** Opening Data for analysis block **

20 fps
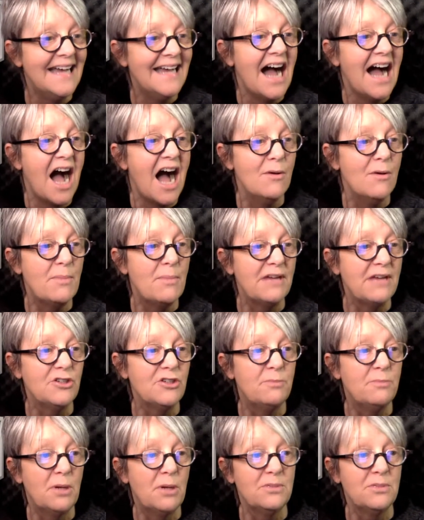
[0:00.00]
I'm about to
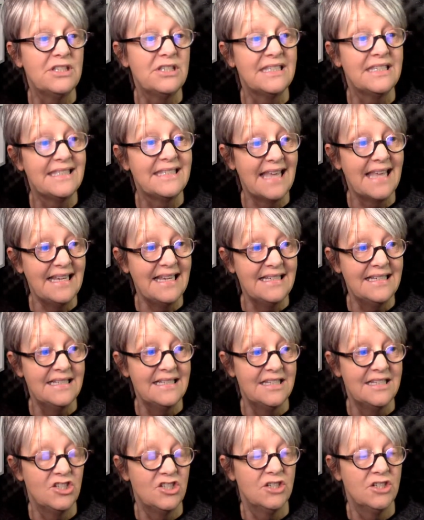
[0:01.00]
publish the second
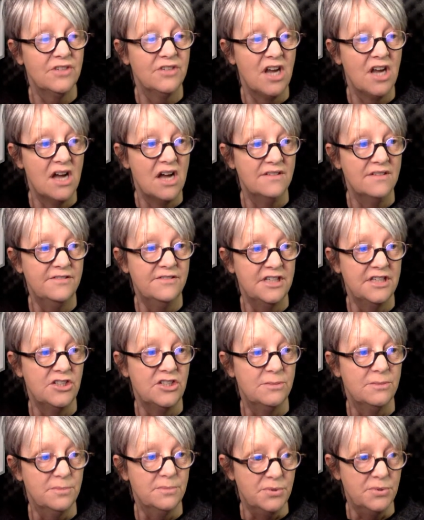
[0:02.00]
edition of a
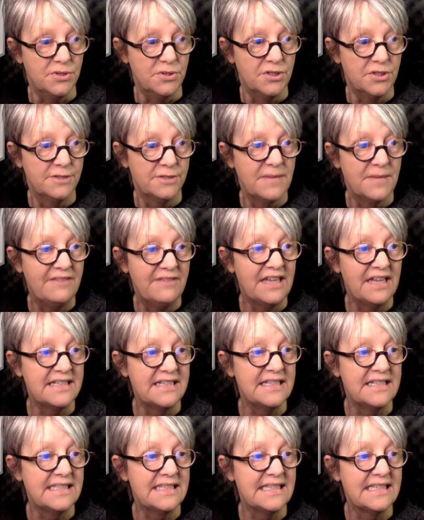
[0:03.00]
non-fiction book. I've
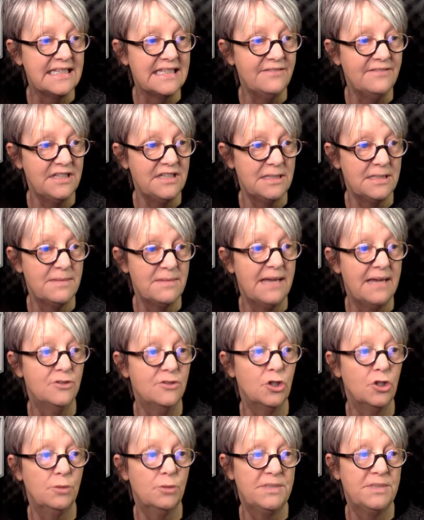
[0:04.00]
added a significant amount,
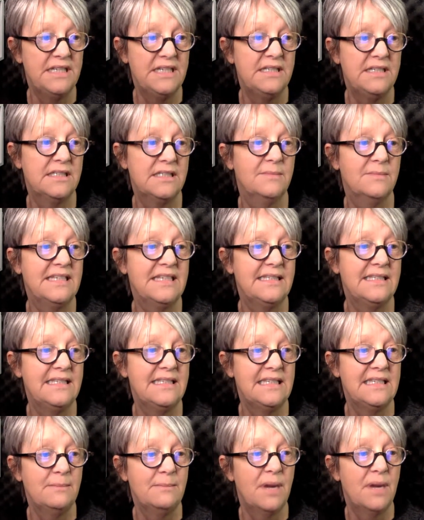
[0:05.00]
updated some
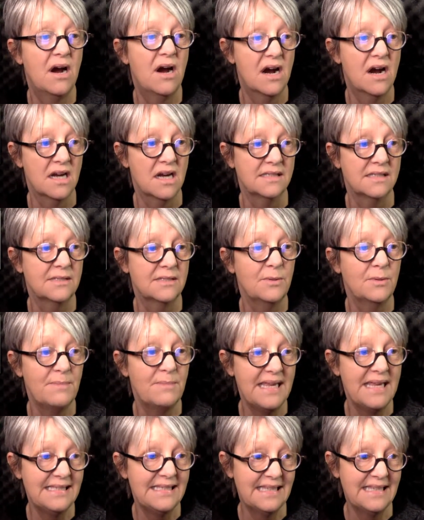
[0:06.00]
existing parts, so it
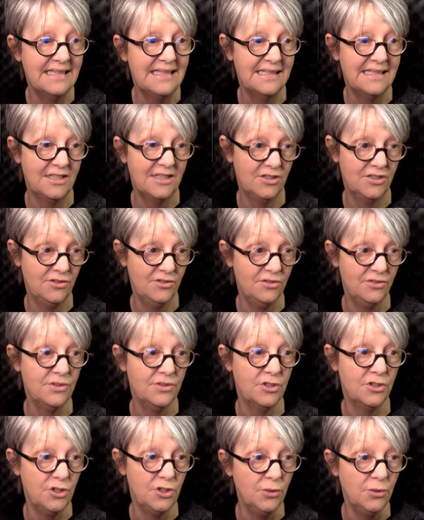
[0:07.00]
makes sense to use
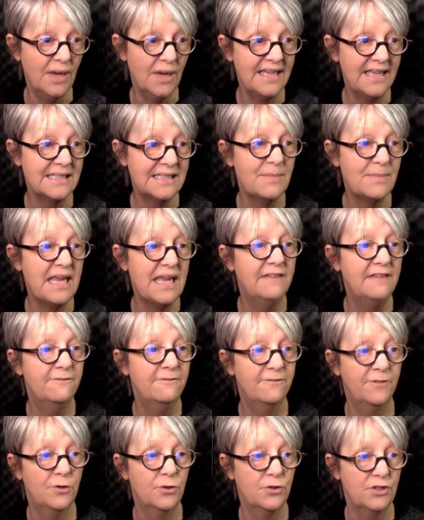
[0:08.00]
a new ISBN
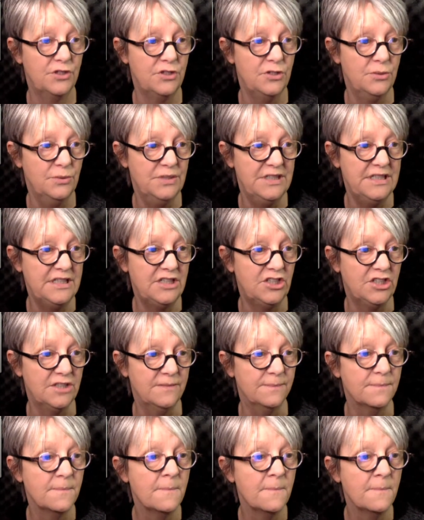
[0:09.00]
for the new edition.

** Closing Data for analysis block **

Please set down the records above word for word and omit their pictures.

20 fps
[0:00.00]
I'm about to
[0:01.00]
publish the second
[0:02.00]
edition of a
[0:03.00]
non-fiction book. I've
[0:04.00]
added a significant amount,
[0:05.00]
updated some
[0:06.00]
existing parts, so it
[0:07.00]
makes sense to use
[0:08.00]
a new ISBN
[0:09.00]
for the new edition.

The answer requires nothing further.